We work closely with the industry’s supply chain. It continues to be an area where we focus to meet the demands of our customers. The demand environment’s really strong. And so we continue to work to see whether we can fulfil all of that demand with our suppliers, and that’s a work in progress.

How are geopolitical tensions with between the U.S. and China impacting NetApp’s business? 

On the geopolitical side, we implemented a joint venture with Lenovo to serve the Chinese market, and that was done before the prior administration was sworn into office. So we continue to see China as a large market with a need for local expertise and local scale, which is why we chose to partner rather than go it ourselves. We’re very pleased with the relationship with Lenovo. We’ve seen good results. And with regard to the supply chain, we have always had a diverse supply chain to meet the needs of different markets, and increasingly the need to maintain availability as transportation networks, for example, have been disrupted. So we have a geographically diverse fulfillment and supply network.


NetApp is the leading vendor of data storage products to the U.S. government, right? 

We have a large and very successful business with the U.S. government. We are grateful for the opportunity to serve in meeting our country‘s mission.

So looking at the rest of 2022, what should we expect from NetApp? 

You’ll continue to see us working hard to serve our customers in more and more ways. We’ve got a leading portfolio of price storage services. We’ve got the world’s leading cloud storage and data services portfolio. We’ve got a phenomenal portfolio in cloud operations. And you’ll see us doing acquisitions to continue to expand our portfolio in cloud and software. I think with regard to the way we serve customers, we’ve been fortunate that we have been able to meet customers virtually, like we are doing today, and we’ll continue to meet customers where they are.
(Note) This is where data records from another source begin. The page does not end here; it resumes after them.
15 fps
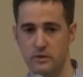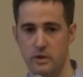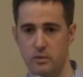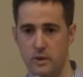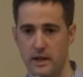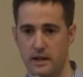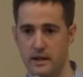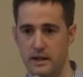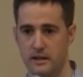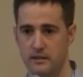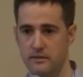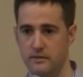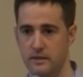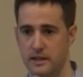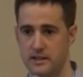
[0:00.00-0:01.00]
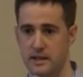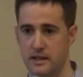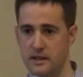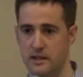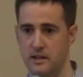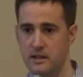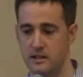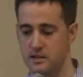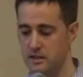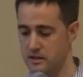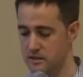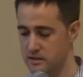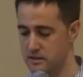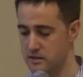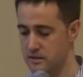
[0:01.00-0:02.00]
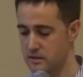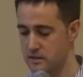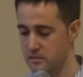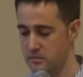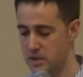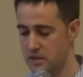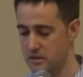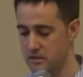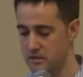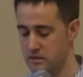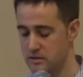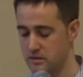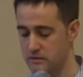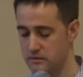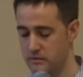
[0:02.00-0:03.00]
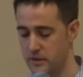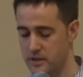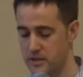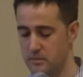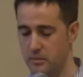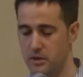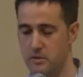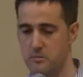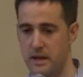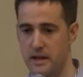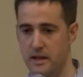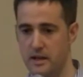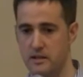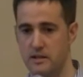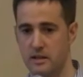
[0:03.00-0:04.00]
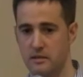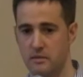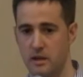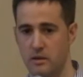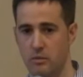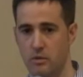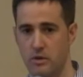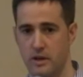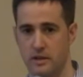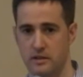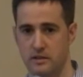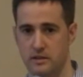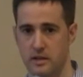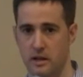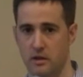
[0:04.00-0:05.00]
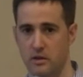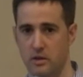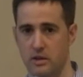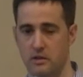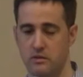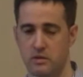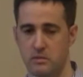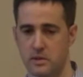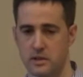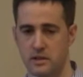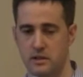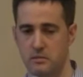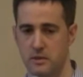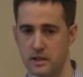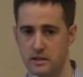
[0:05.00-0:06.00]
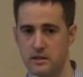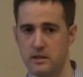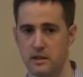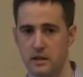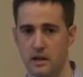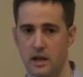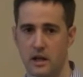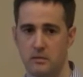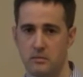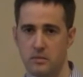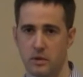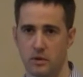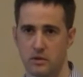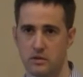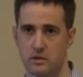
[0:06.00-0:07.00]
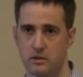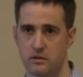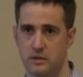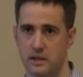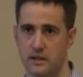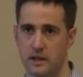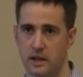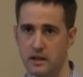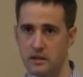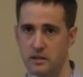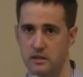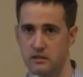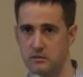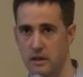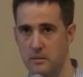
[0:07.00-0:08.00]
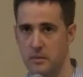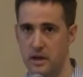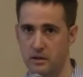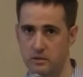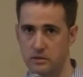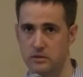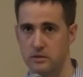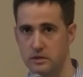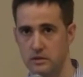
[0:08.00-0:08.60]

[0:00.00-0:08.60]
the real life as a clinicians, because for example in my case I work at San Jorge University, but I'm also dedicating about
We are encouraged by the adoption of NetApp Keystone and the work that we’re doing with our channel. I think we have a lot more ways for the channel to build new business opportunities that are profitable together with NetApp to transform their relationships from more traditional parts of customer environments to cloud and DevOps and the future parts of customer environments together with NetApp. And we’re cautiously optimistic that the world is moving beyond COVID this year. We think that the world has learned a lot from the last couple of years, and we hope that 2022 allows us to build a better world together with everybody in the industry and with our customers particularly. … We feel very good about our progress and we’re humbled that we are able to have the opportunities we have. Especially at this time, it reminds us what’s really important and how lucky we are to be in the places we are.